Saved entries
◇ ◇ ◇ ◇ ◇ ◇ ◇
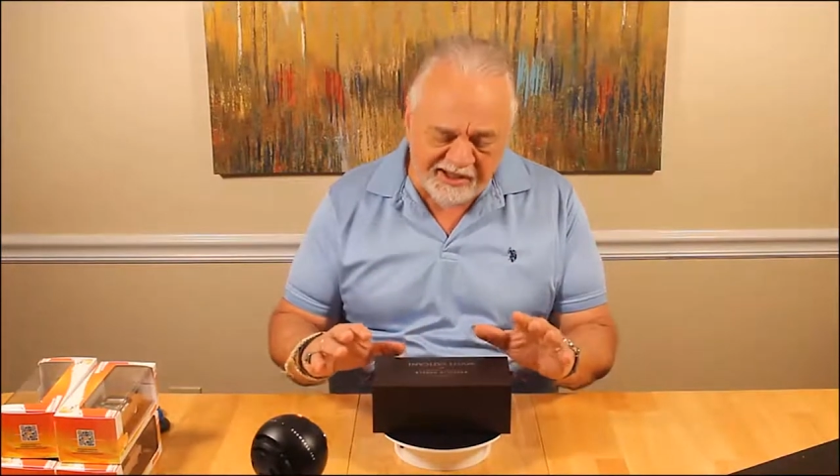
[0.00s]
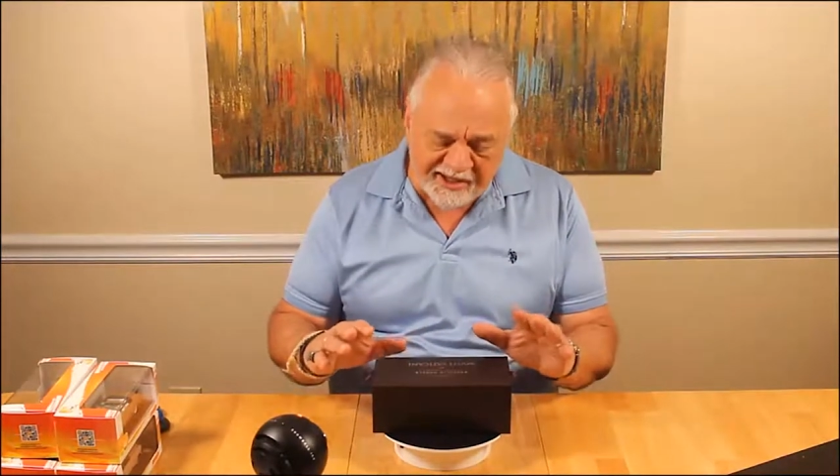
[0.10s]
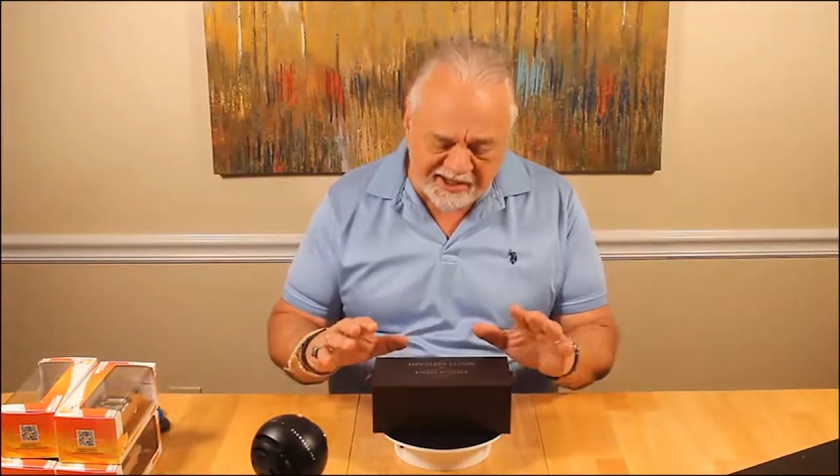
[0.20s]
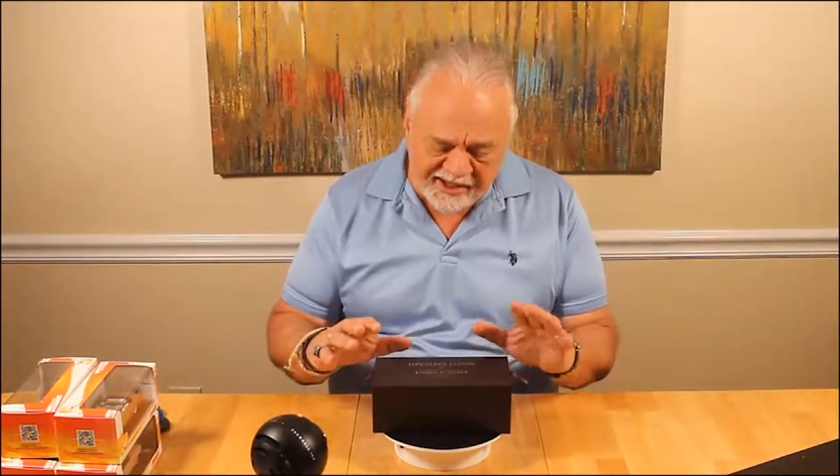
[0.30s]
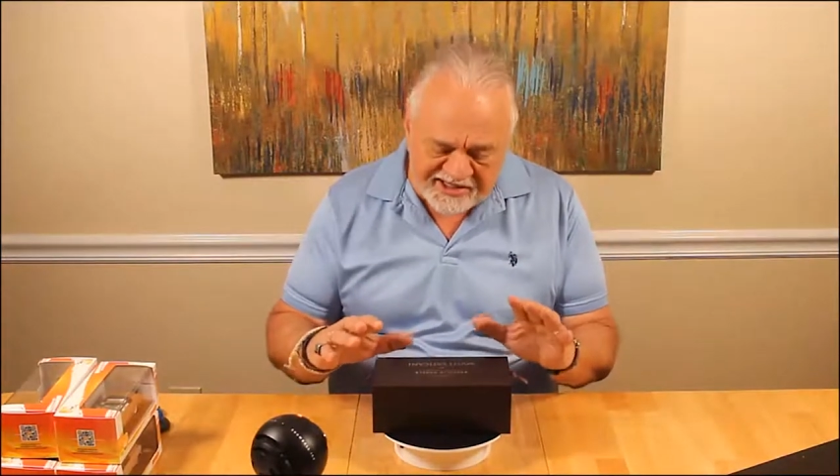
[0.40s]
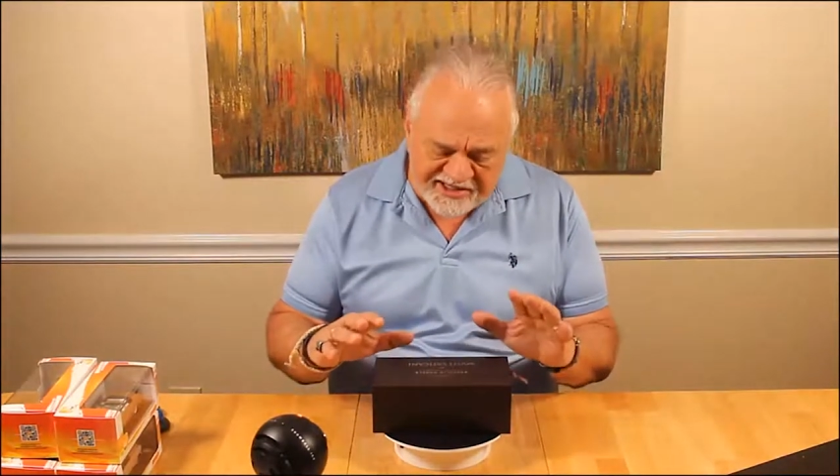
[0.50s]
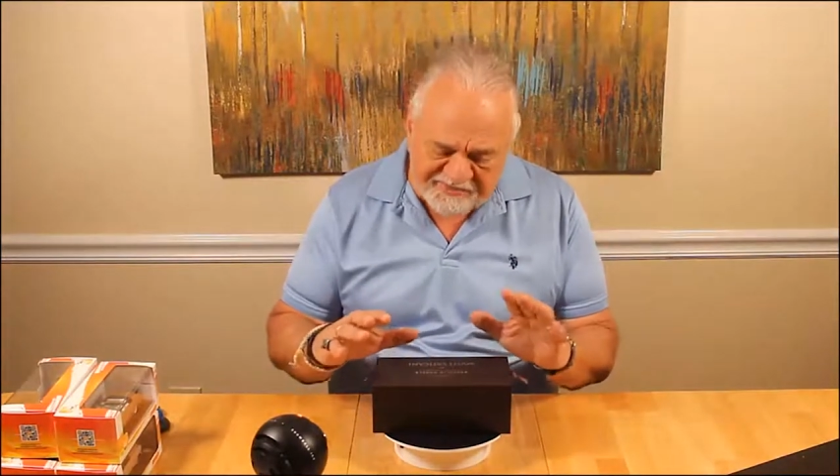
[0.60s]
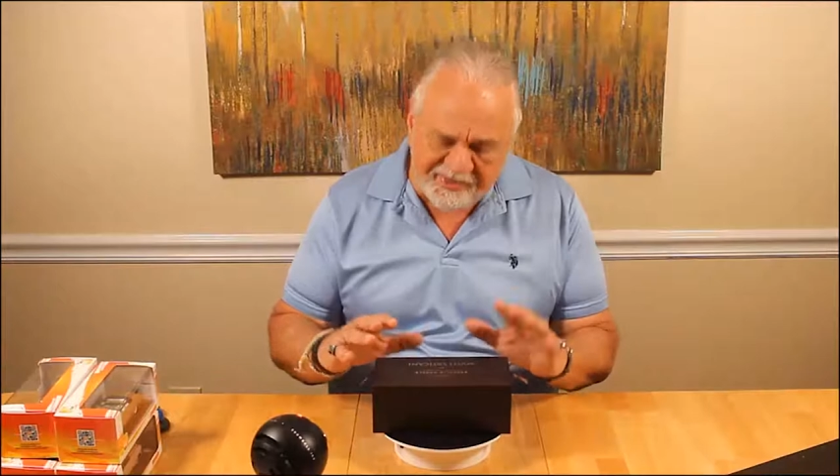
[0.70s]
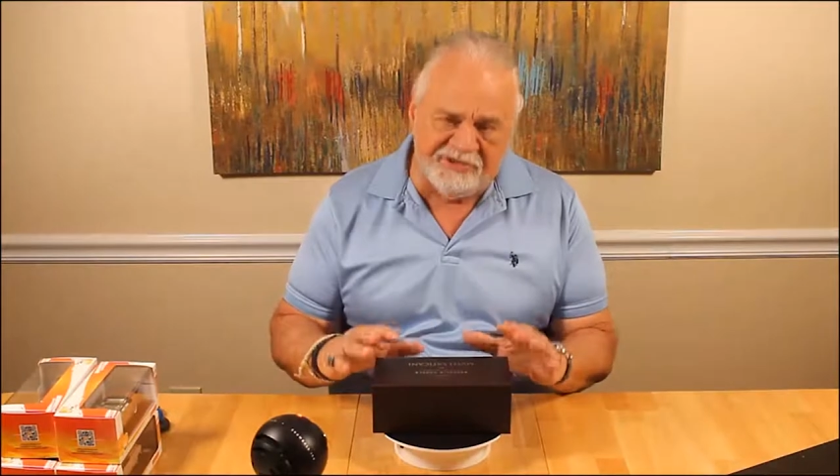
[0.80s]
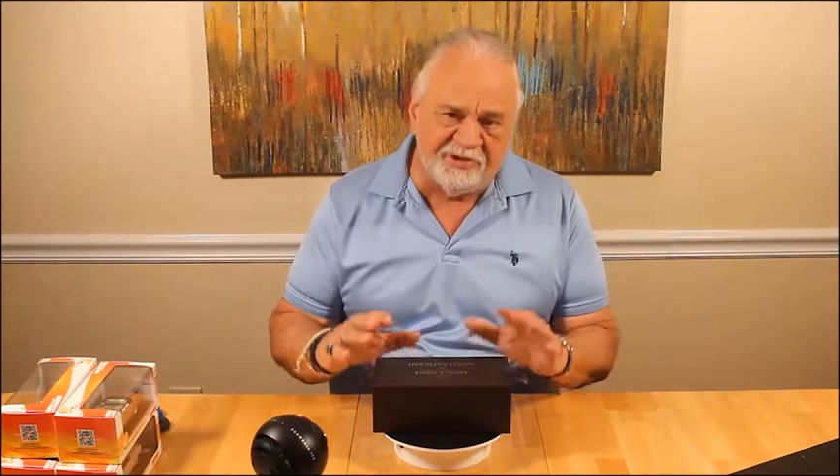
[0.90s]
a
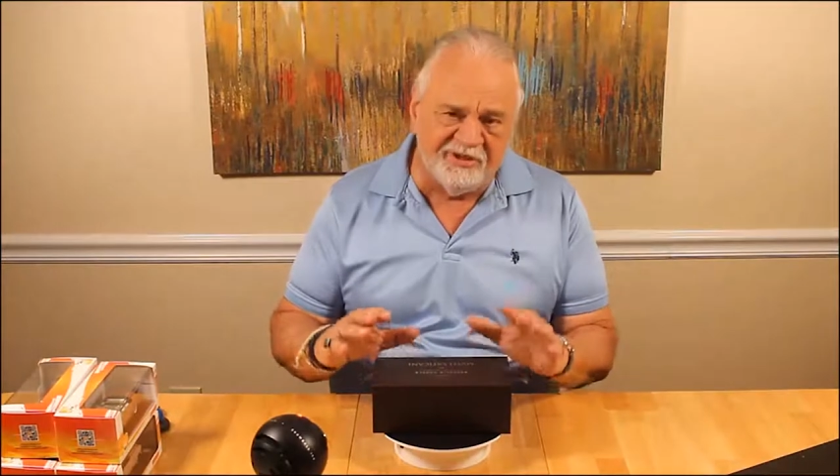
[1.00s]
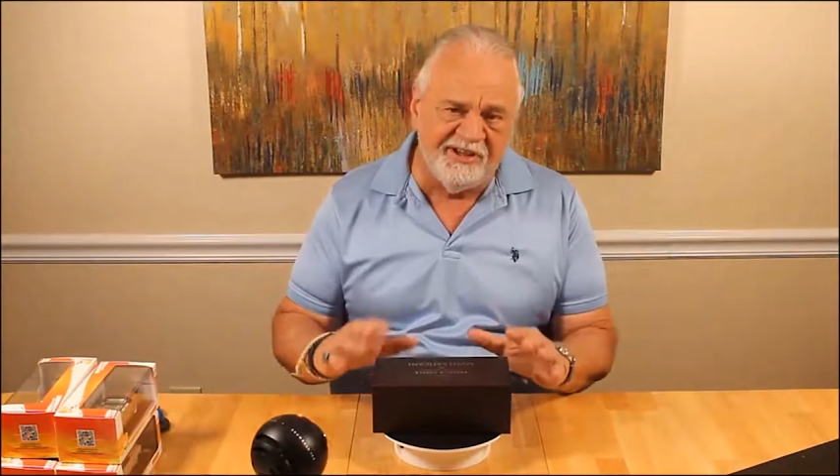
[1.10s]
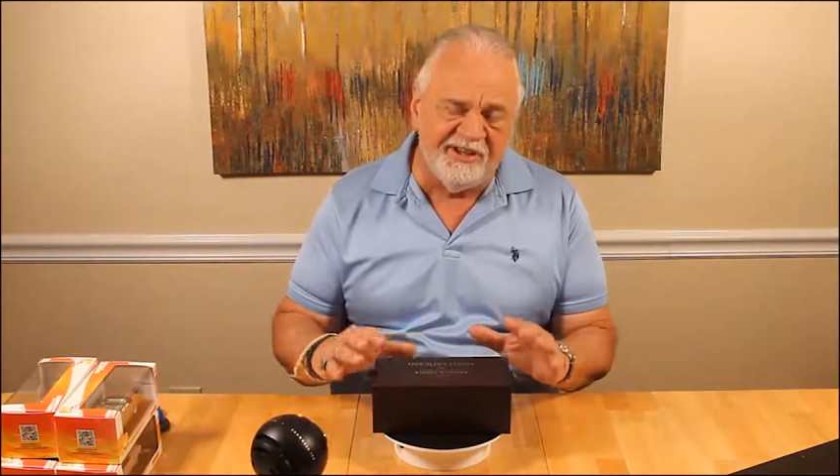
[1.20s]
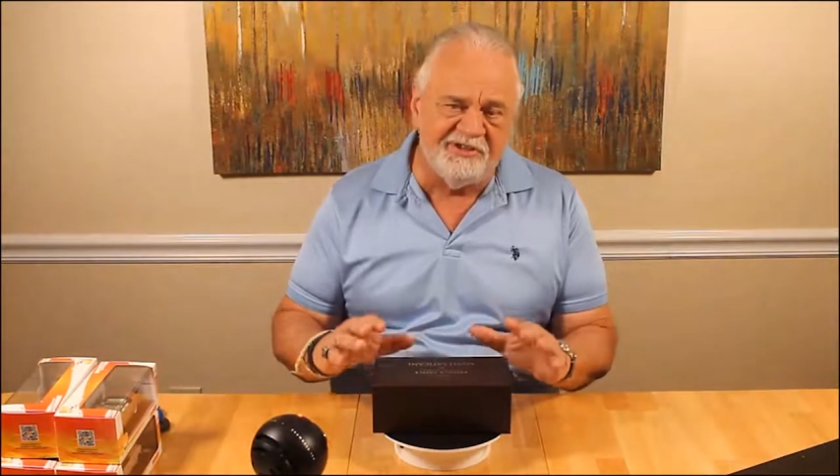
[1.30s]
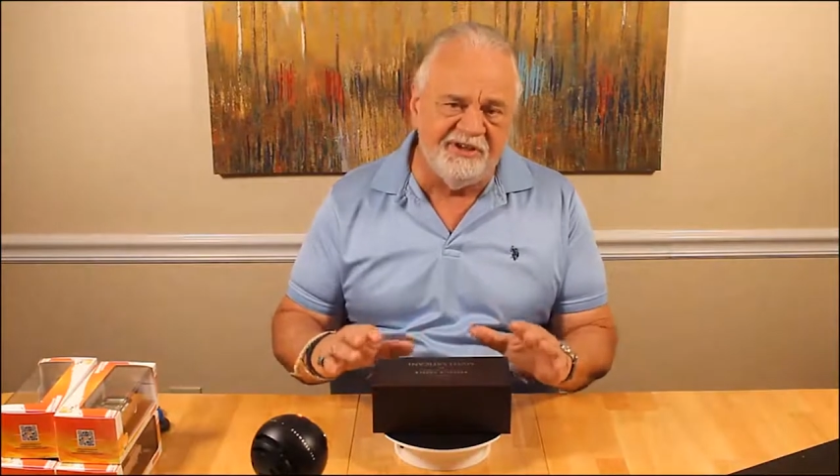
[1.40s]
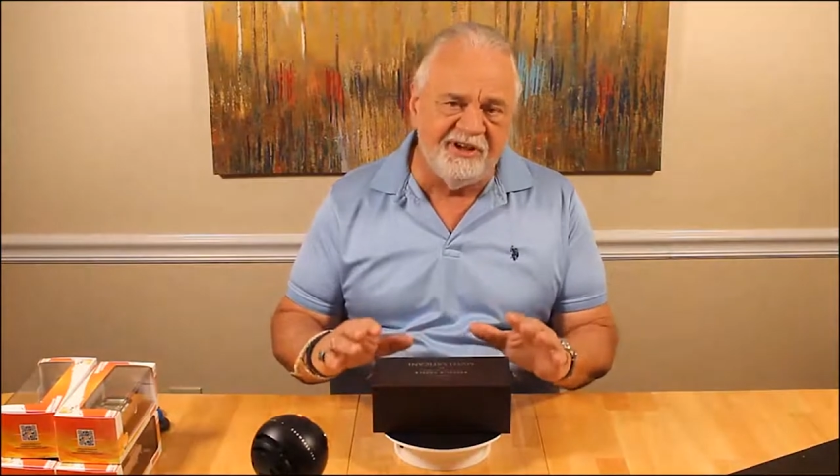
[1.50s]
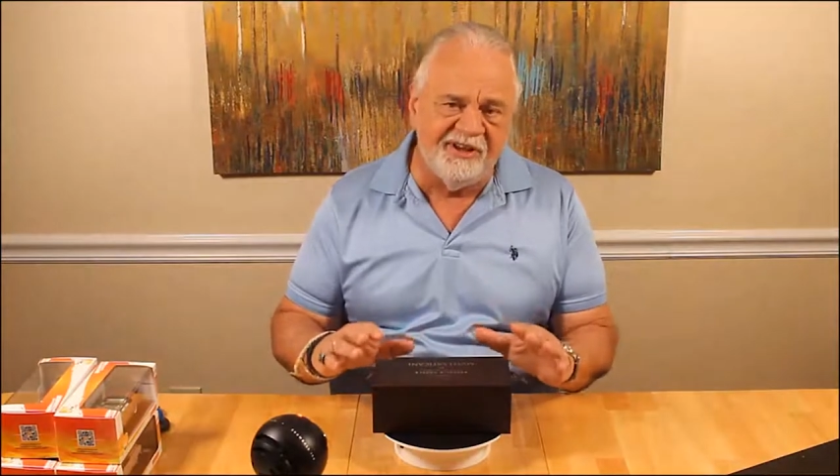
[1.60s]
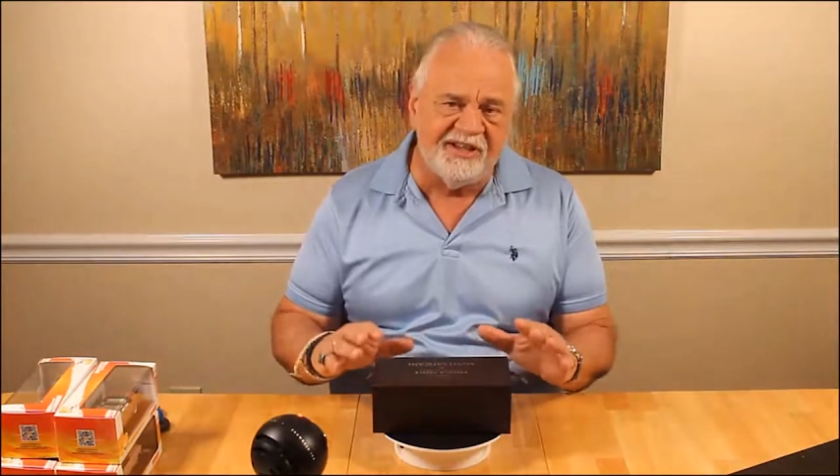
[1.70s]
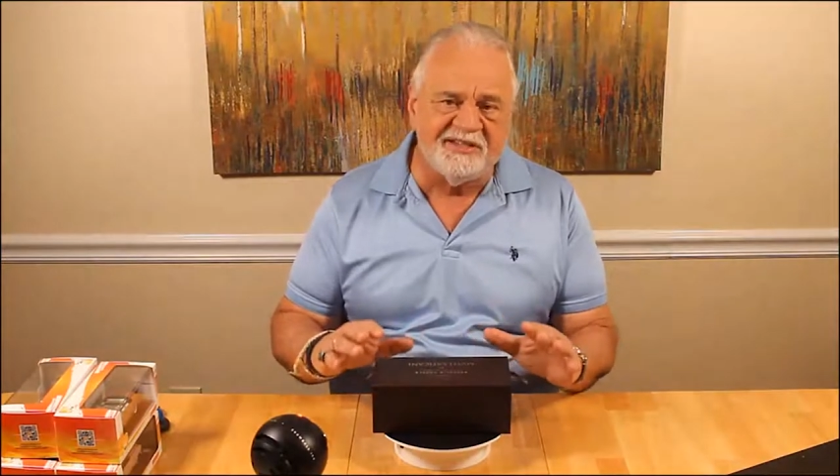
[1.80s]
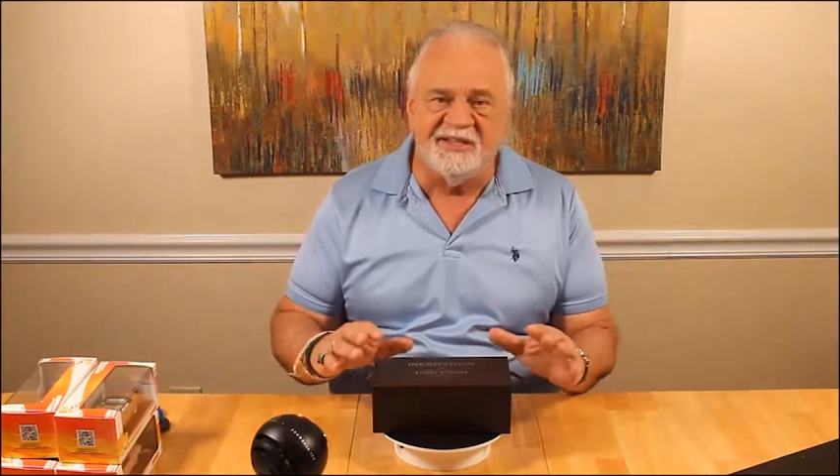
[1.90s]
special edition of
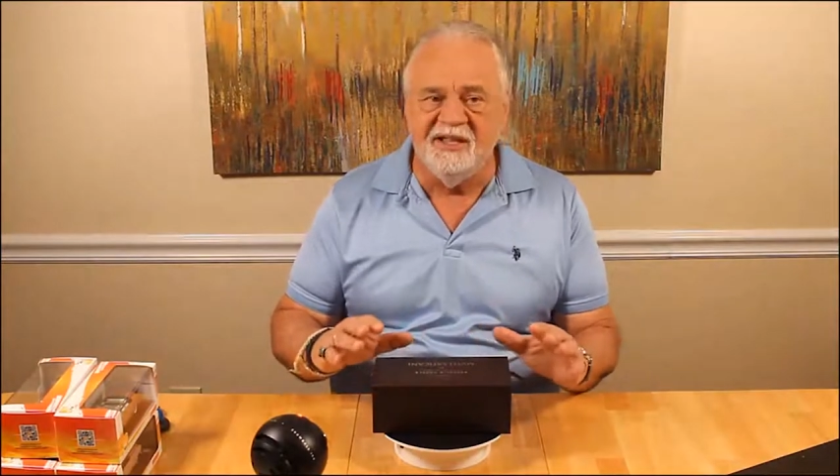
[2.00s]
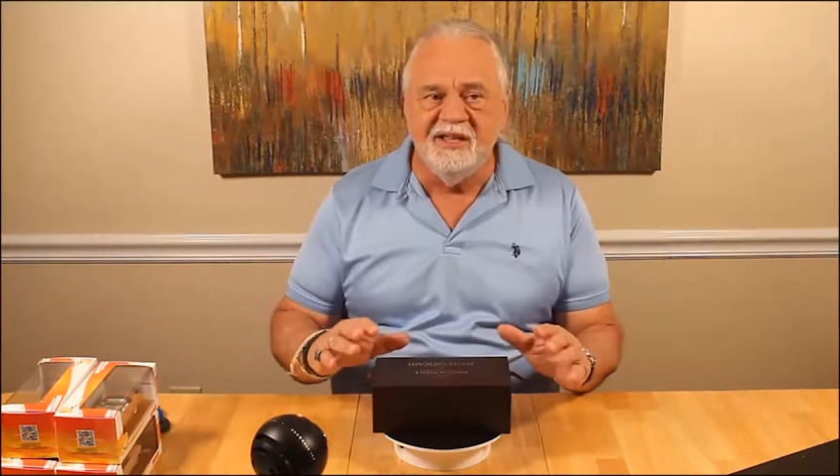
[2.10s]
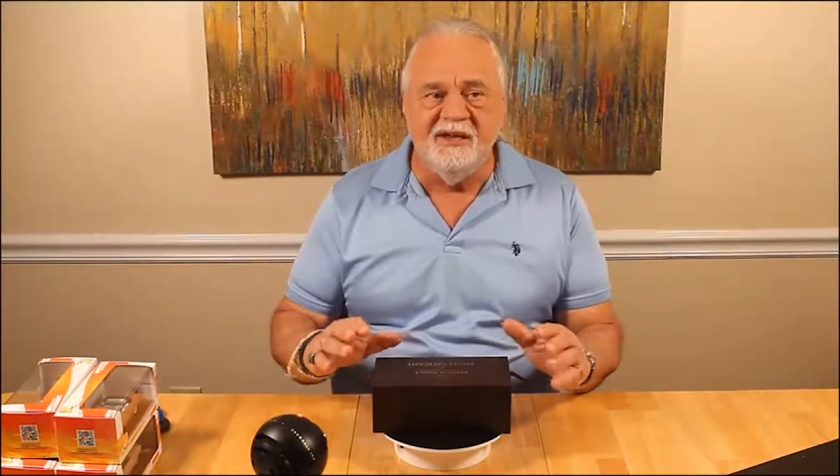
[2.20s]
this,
◇ ◇ ◇ ◇ ◇ ◇ ◇
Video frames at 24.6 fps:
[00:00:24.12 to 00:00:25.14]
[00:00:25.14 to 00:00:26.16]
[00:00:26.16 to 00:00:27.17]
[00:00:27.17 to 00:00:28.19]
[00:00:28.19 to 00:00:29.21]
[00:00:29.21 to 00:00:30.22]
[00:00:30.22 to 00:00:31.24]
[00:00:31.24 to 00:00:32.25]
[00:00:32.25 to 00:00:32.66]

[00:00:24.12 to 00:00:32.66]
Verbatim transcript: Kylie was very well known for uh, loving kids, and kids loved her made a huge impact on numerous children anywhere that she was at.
◇ ◇ ◇ ◇ ◇ ◇ ◇
WHAT IS EXPECTED
Set down only the lines above that fall between the line holding "[00:00:24.12 to 00:00:25.14]" and the line holding "Verbatim transcript: Kylie", inclusive, keeping each exact.

SOLUTION BELOW
[00:00:24.12 to 00:00:25.14]
[00:00:25.14 to 00:00:26.16]
[00:00:26.16 to 00:00:27.17]
[00:00:27.17 to 00:00:28.19]
[00:00:28.19 to 00:00:29.21]
[00:00:29.21 to 00:00:30.22]
[00:00:30.22 to 00:00:31.24]
[00:00:31.24 to 00:00:32.25]
[00:00:32.25 to 00:00:32.66]

[00:00:24.12 to 00:00:32.66]
Verbatim transcript: Kylie was very well known for uh, loving kids, and kids loved her made a huge impact on numerous children anywhere that she was at.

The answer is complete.